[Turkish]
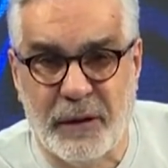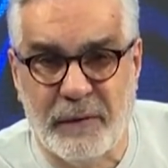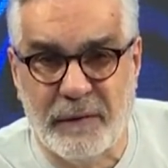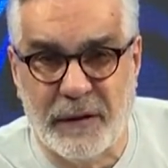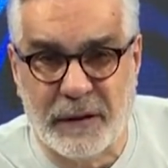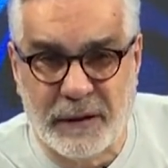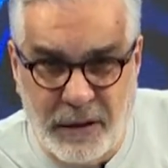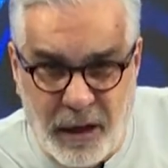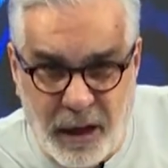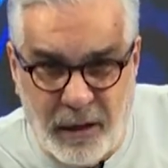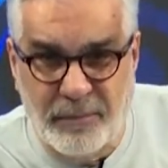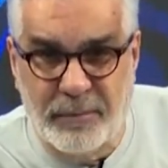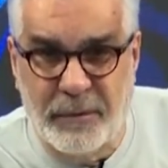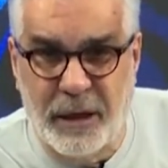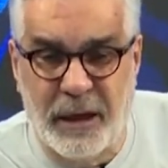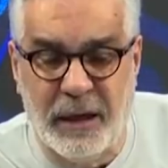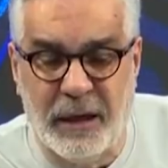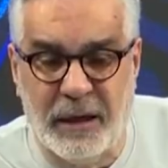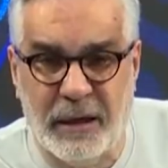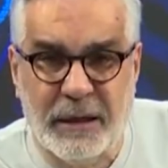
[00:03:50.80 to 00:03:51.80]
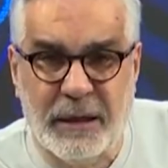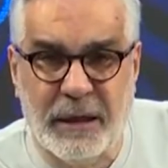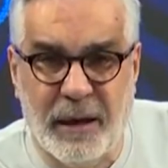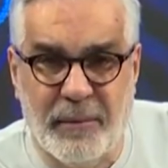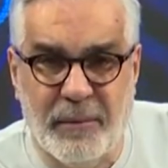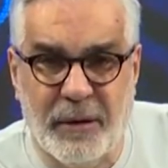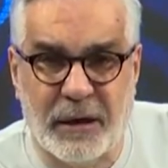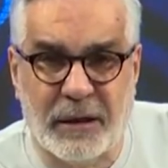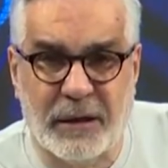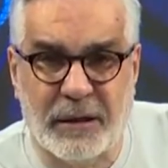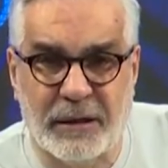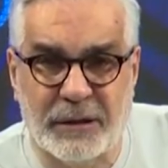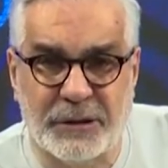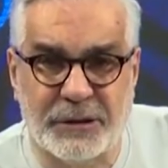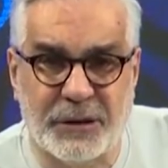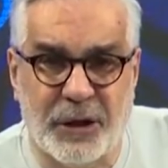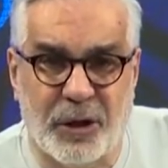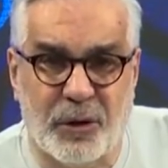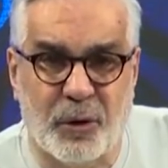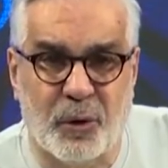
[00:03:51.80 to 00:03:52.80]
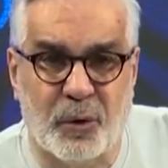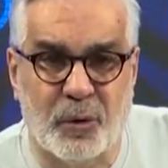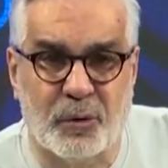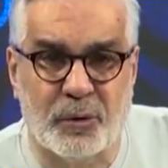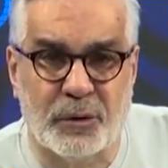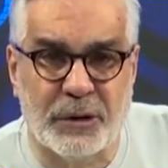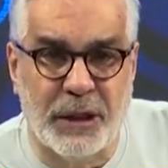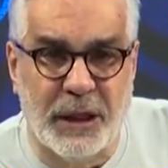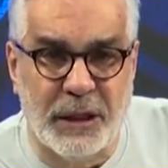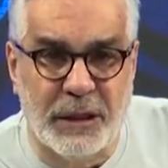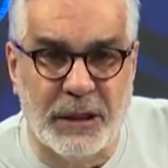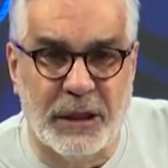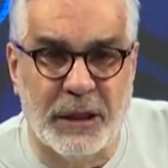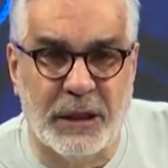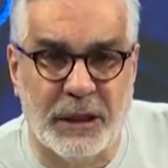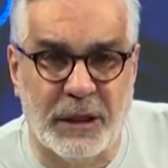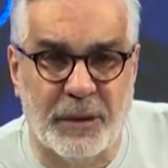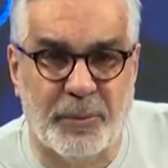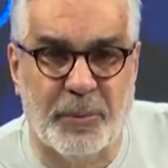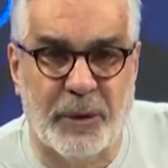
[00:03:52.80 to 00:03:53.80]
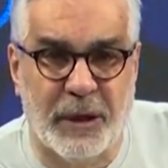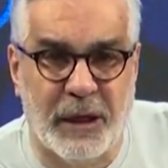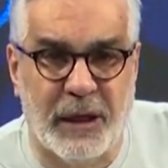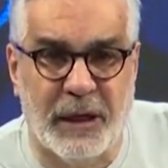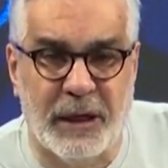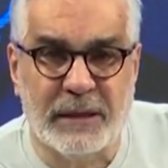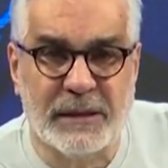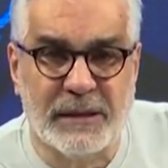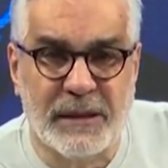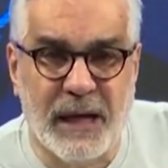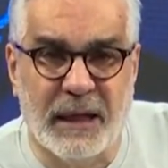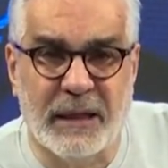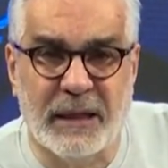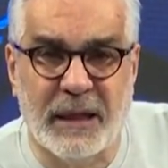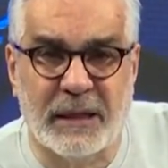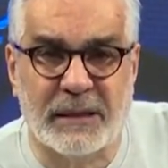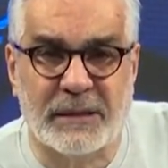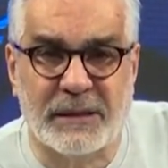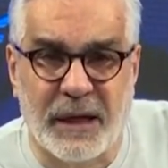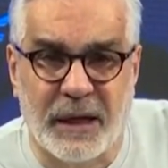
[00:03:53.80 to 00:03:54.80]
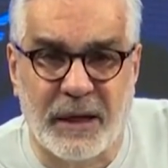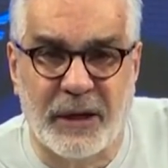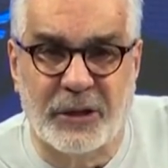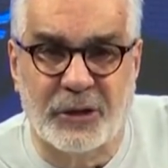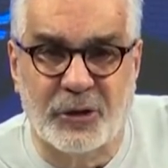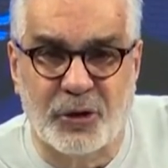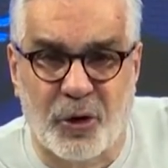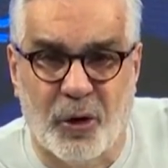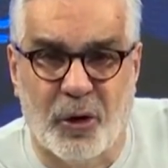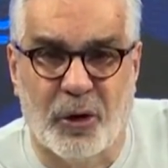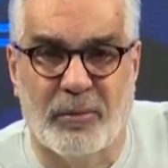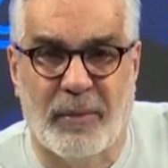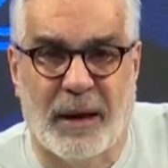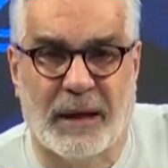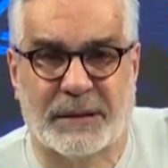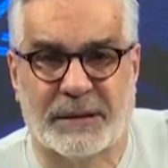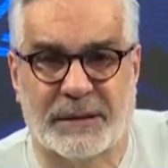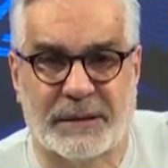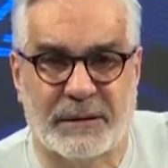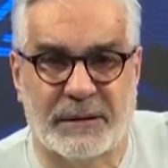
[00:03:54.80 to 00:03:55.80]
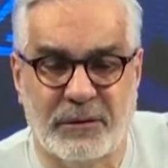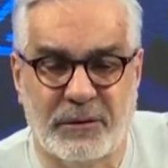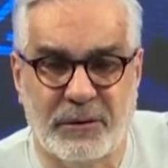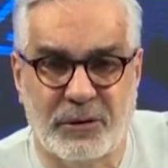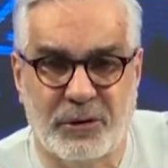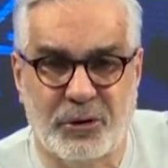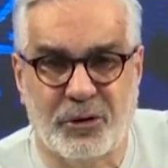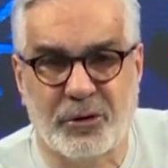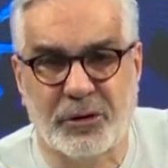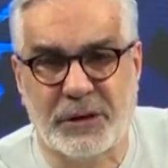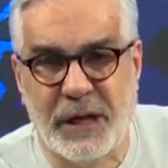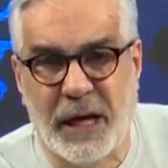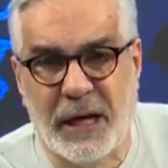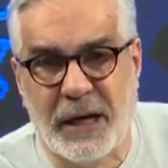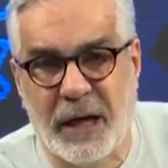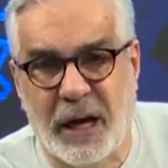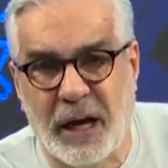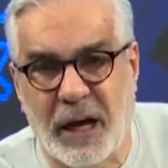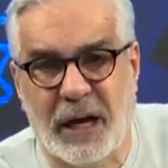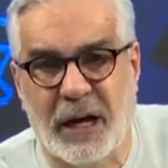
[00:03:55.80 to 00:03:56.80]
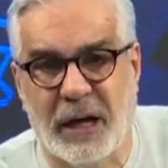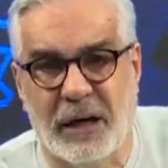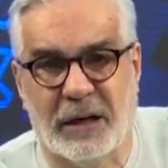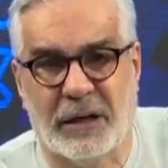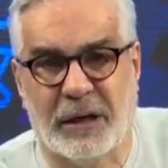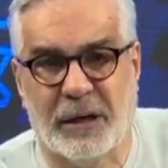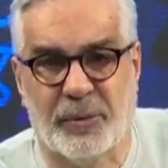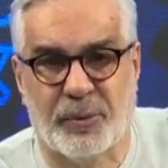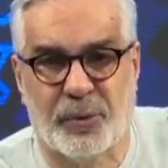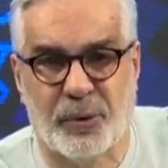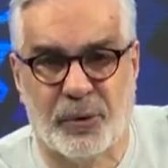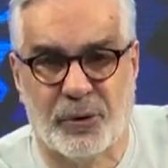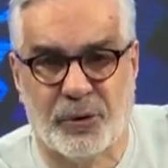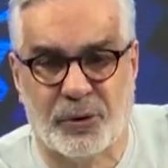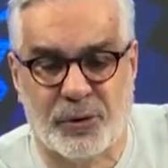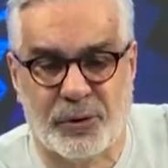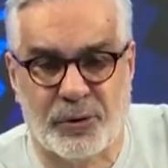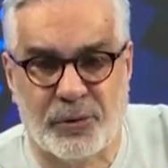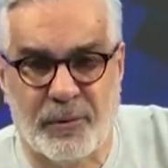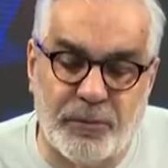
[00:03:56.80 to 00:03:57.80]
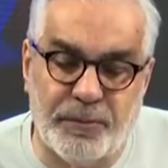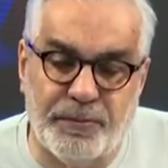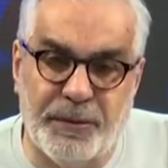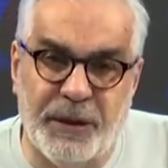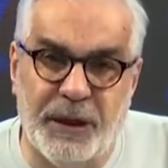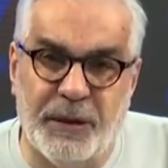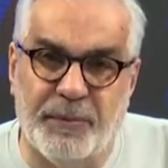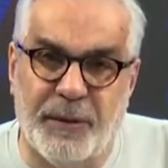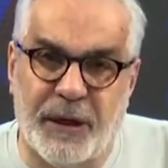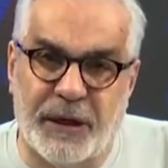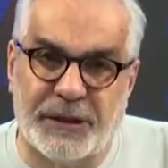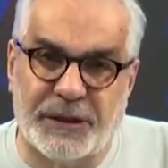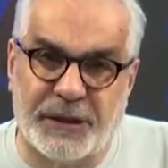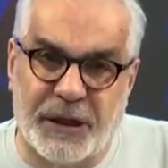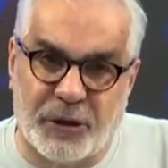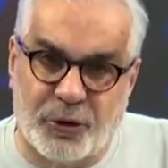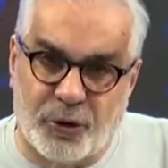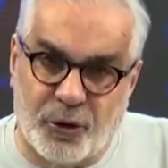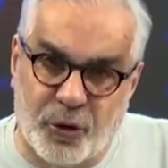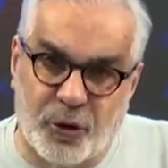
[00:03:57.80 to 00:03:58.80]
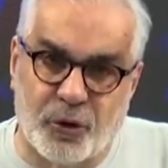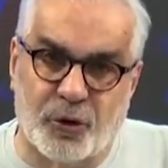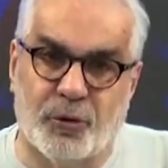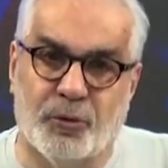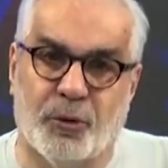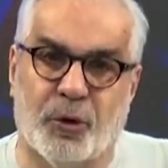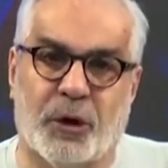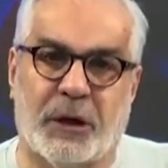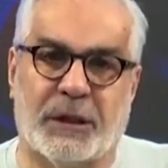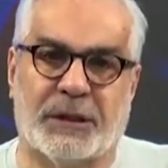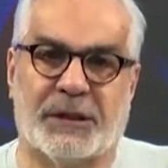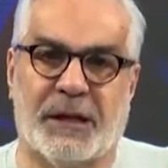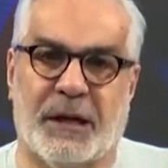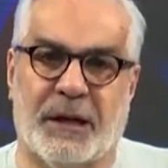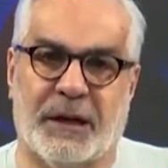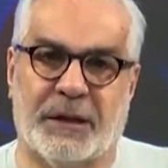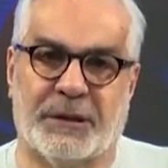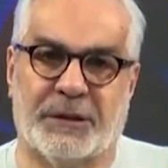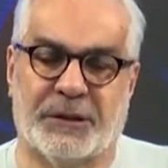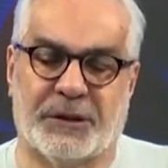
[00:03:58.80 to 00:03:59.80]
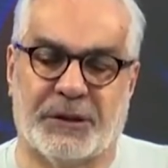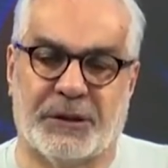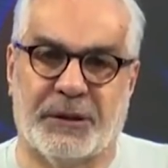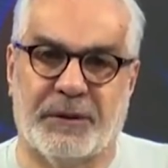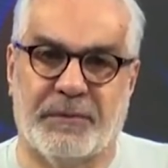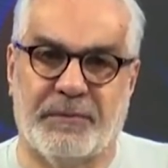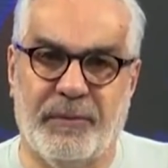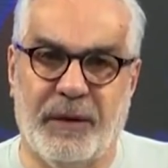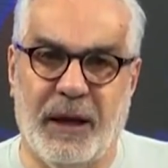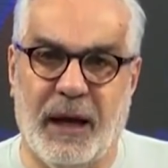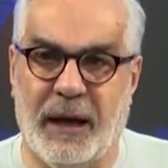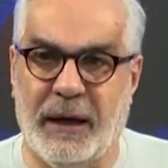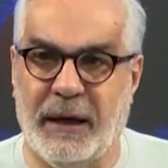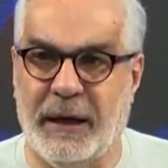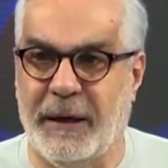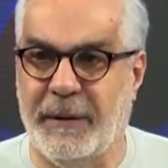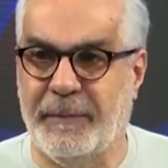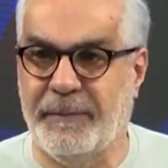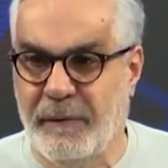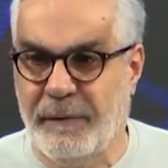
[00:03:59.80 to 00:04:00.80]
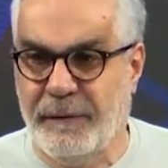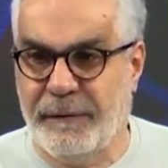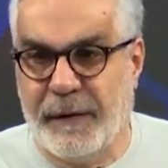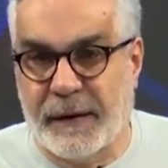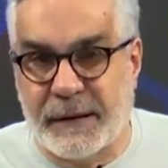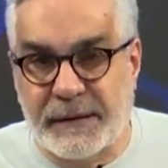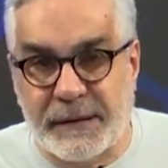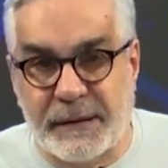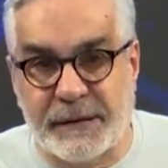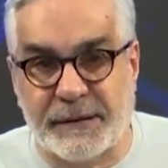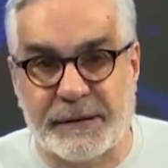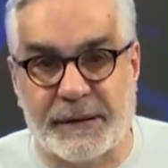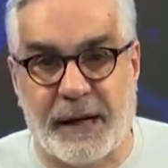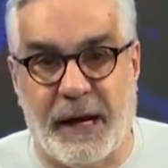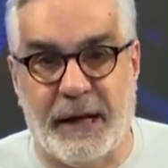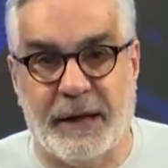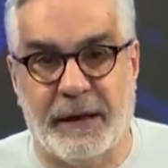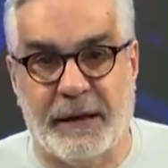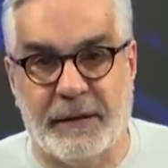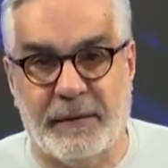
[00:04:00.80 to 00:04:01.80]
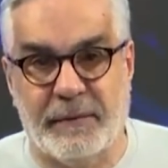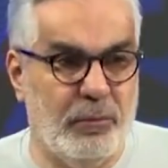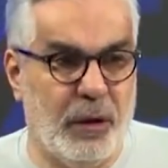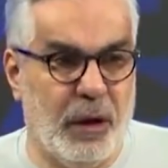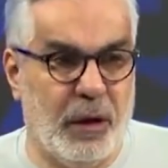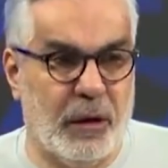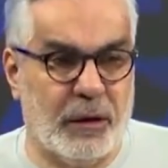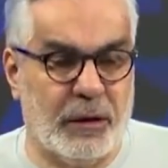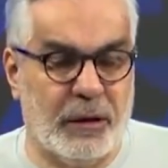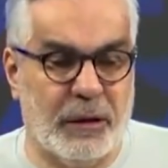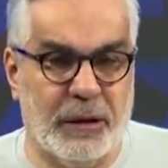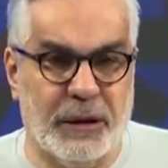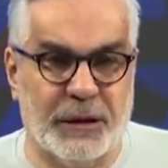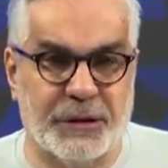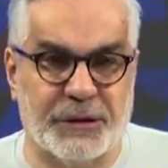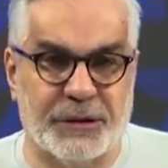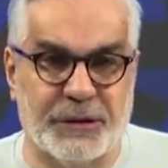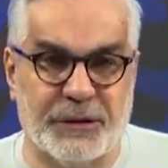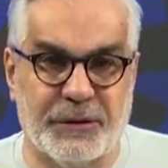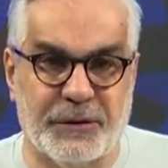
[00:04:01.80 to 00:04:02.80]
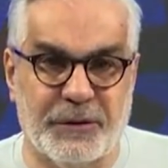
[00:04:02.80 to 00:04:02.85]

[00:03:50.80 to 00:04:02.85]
Ve tam da Kemal Kılıçdaroğlu'nun dediği gibi senden sanatçı olmaz. Çünkü sen yalakalık yapıyorsun. Bir başka sözüm ona sanatçı. Yani Fazıl Say arkadaş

※

Hand back the data above exactly, leaving out all pictures.

[Turkish]
[00:03:50.80 to 00:03:51.80]
[00:03:51.80 to 00:03:52.80]
[00:03:52.80 to 00:03:53.80]
[00:03:53.80 to 00:03:54.80]
[00:03:54.80 to 00:03:55.80]
[00:03:55.80 to 00:03:56.80]
[00:03:56.80 to 00:03:57.80]
[00:03:57.80 to 00:03:58.80]
[00:03:58.80 to 00:03:59.80]
[00:03:59.80 to 00:04:00.80]
[00:04:00.80 to 00:04:01.80]
[00:04:01.80 to 00:04:02.80]
[00:04:02.80 to 00:04:02.85]

[00:03:50.80 to 00:04:02.85]
Ve tam da Kemal Kılıçdaroğlu'nun dediği gibi senden sanatçı olmaz. Çünkü sen yalakalık yapıyorsun. Bir başka sözüm ona sanatçı. Yani Fazıl Say arkadaş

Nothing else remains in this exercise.